Each line of the data below should be restated exactly, with images left out.

Data extracted from a collection:
##############################

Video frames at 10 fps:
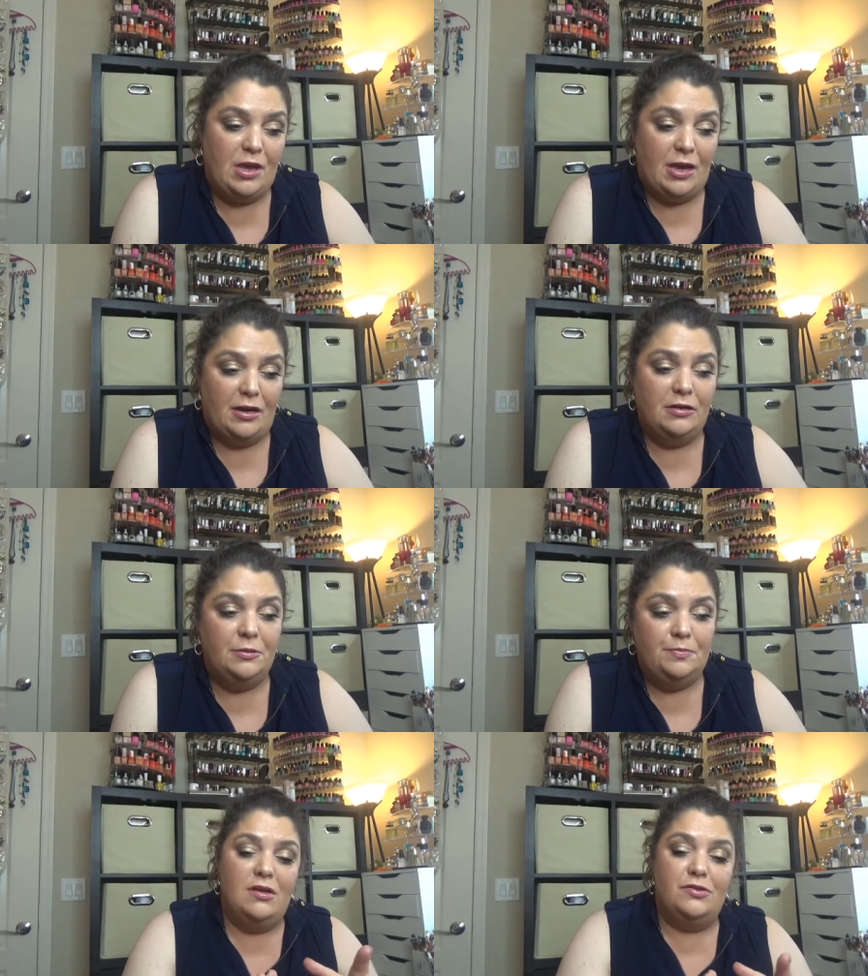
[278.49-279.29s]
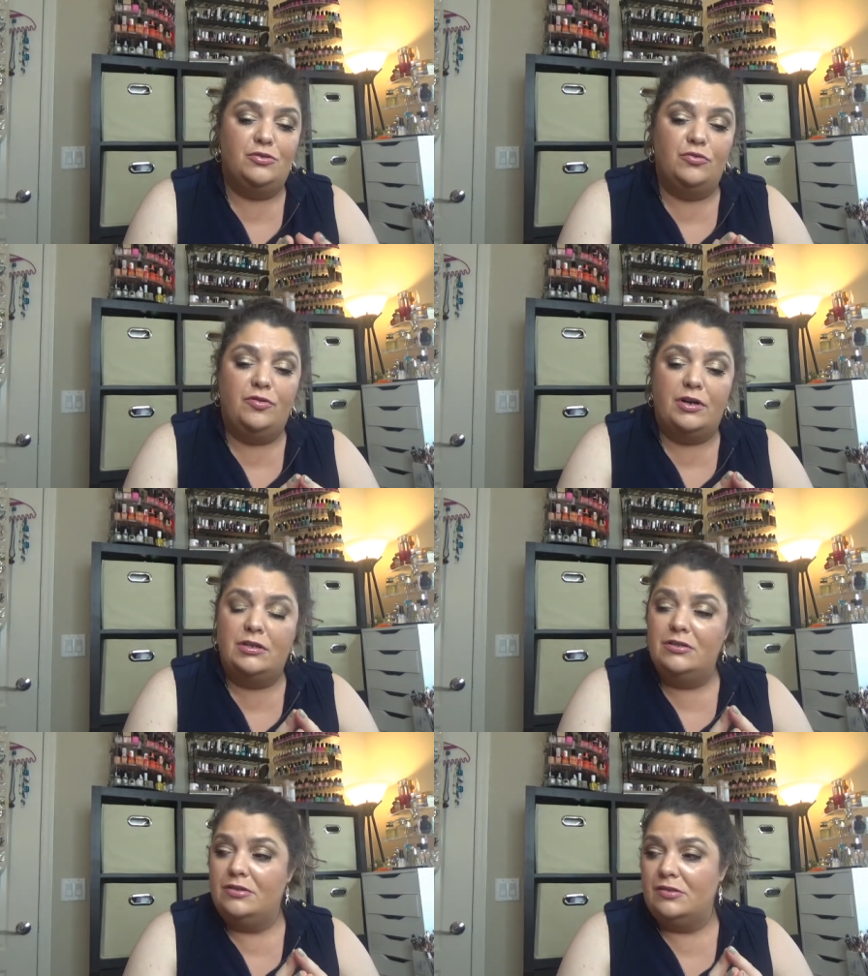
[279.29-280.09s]
egg so far
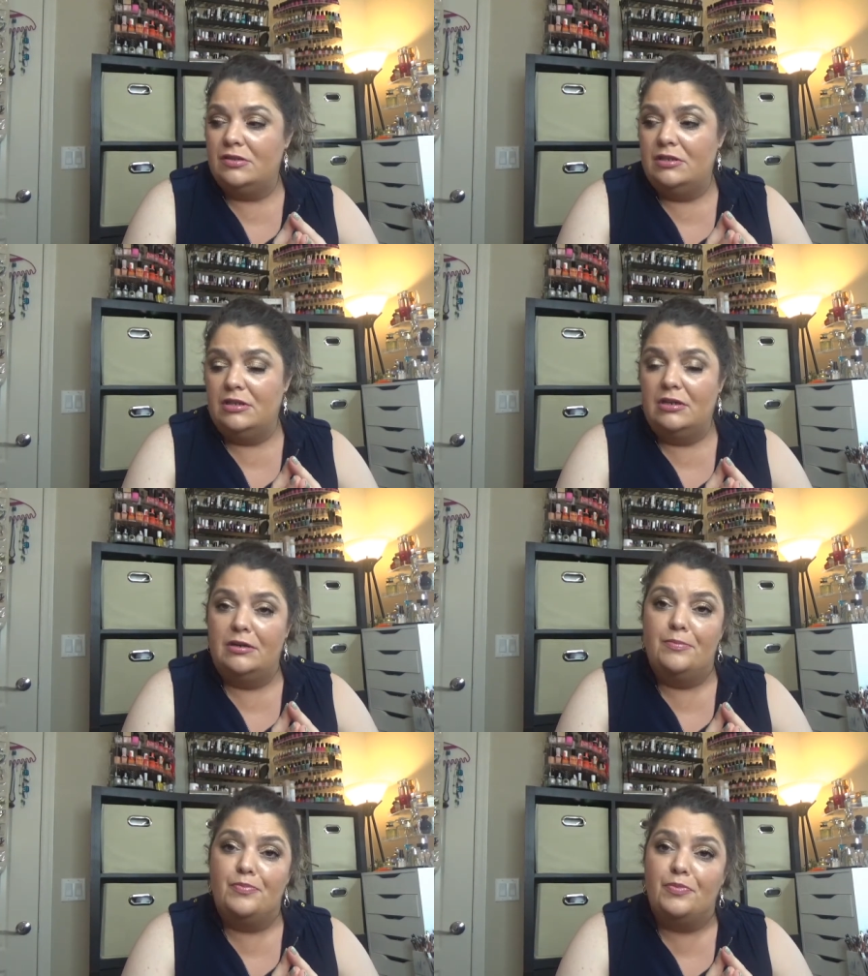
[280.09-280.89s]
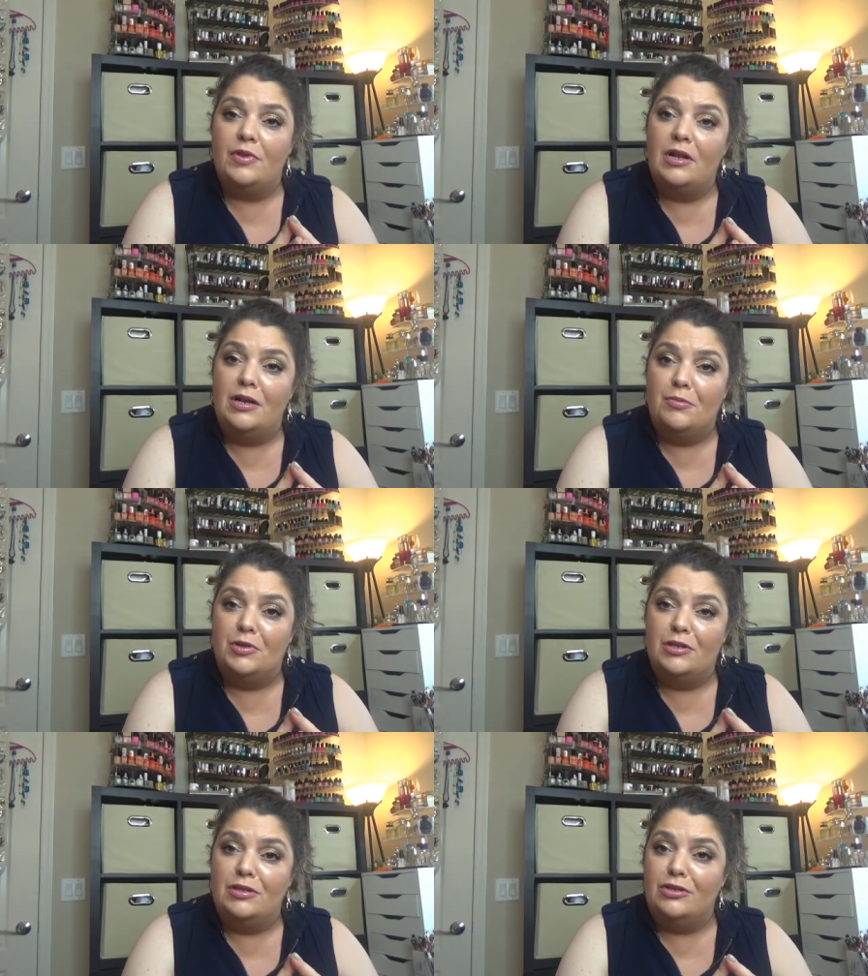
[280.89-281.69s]
this is the um,
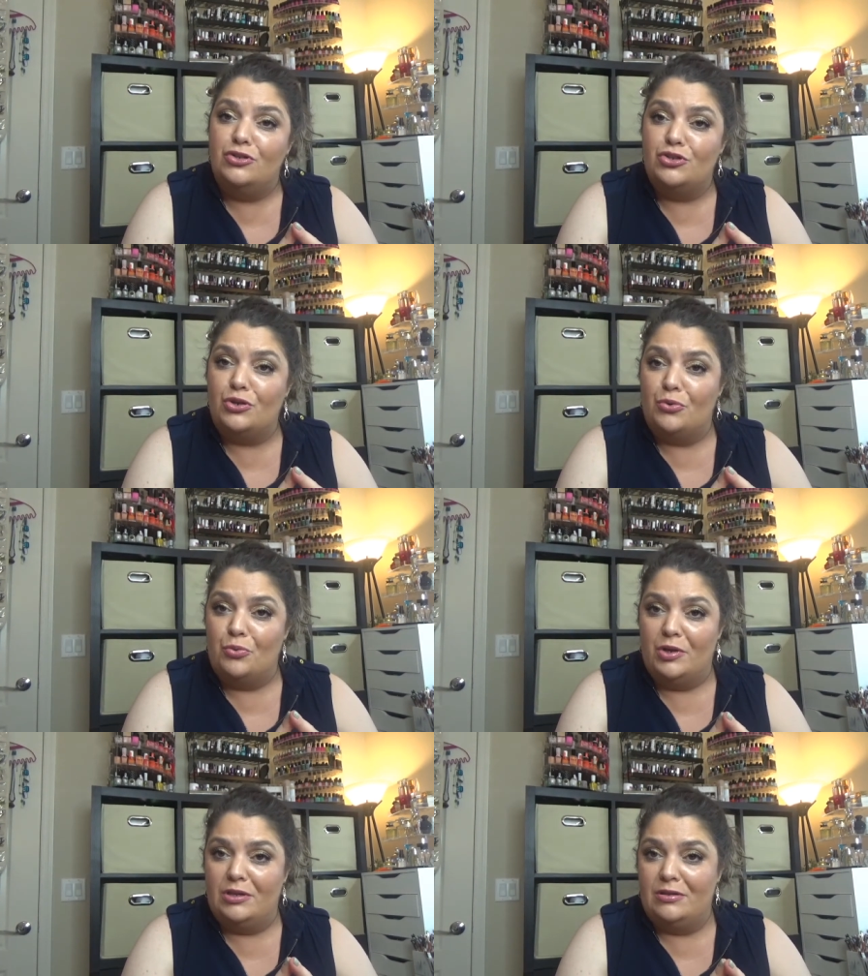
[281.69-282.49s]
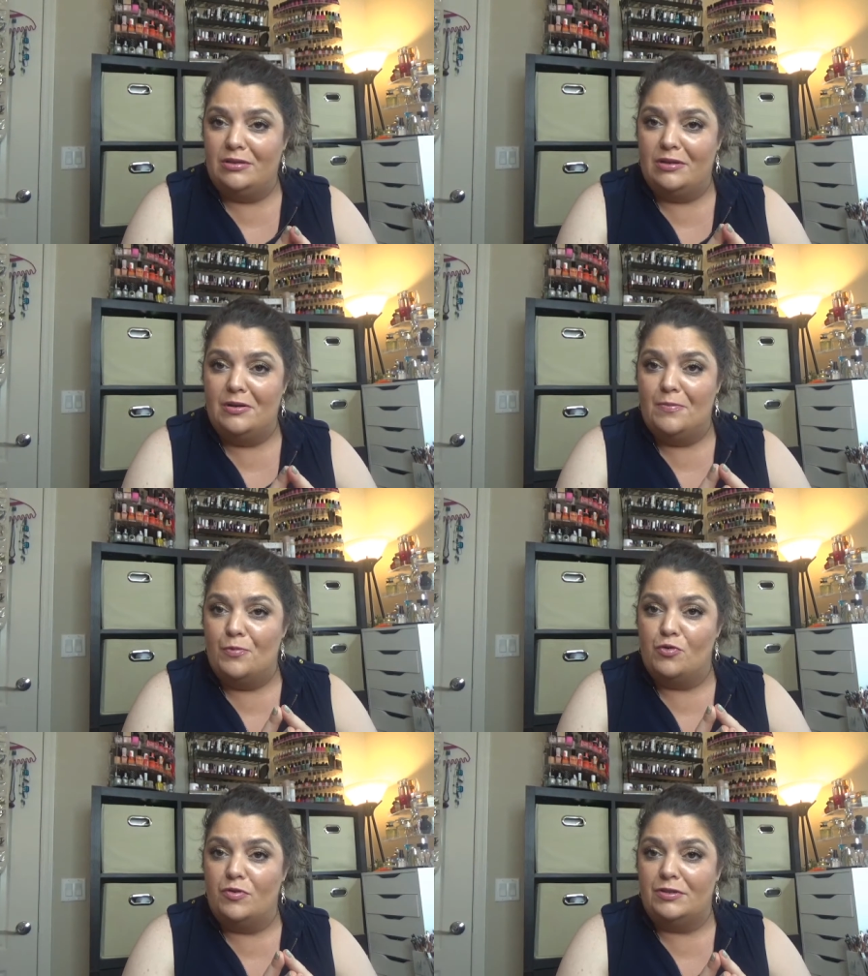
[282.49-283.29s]
limited edition with um,
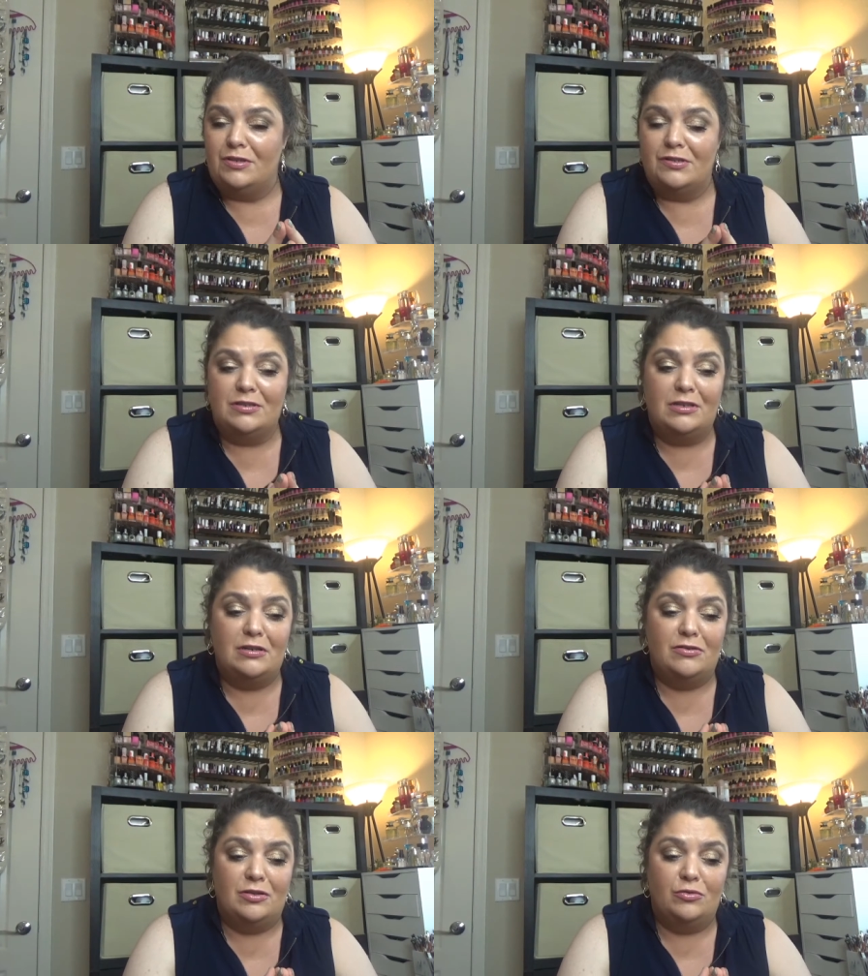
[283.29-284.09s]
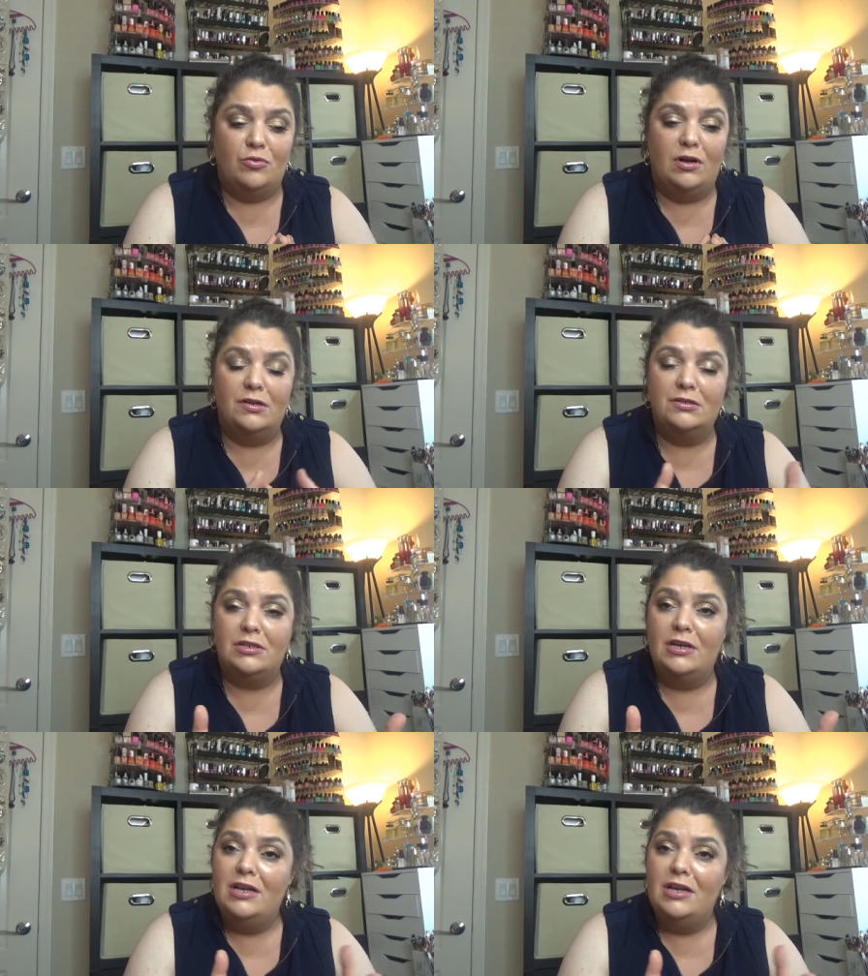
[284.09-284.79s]
Look Fantastic and Rituals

##############################

◆ **SOLUTION TO THIS EXERCISE**
Video frames at 10 fps:
[278.49-279.29s]
[279.29-280.09s]
egg so far
[280.09-280.89s]
[280.89-281.69s]
this is the um,
[281.69-282.49s]
[282.49-283.29s]
limited edition with um,
[283.29-284.09s]
[284.09-284.79s]
Look Fantastic and Rituals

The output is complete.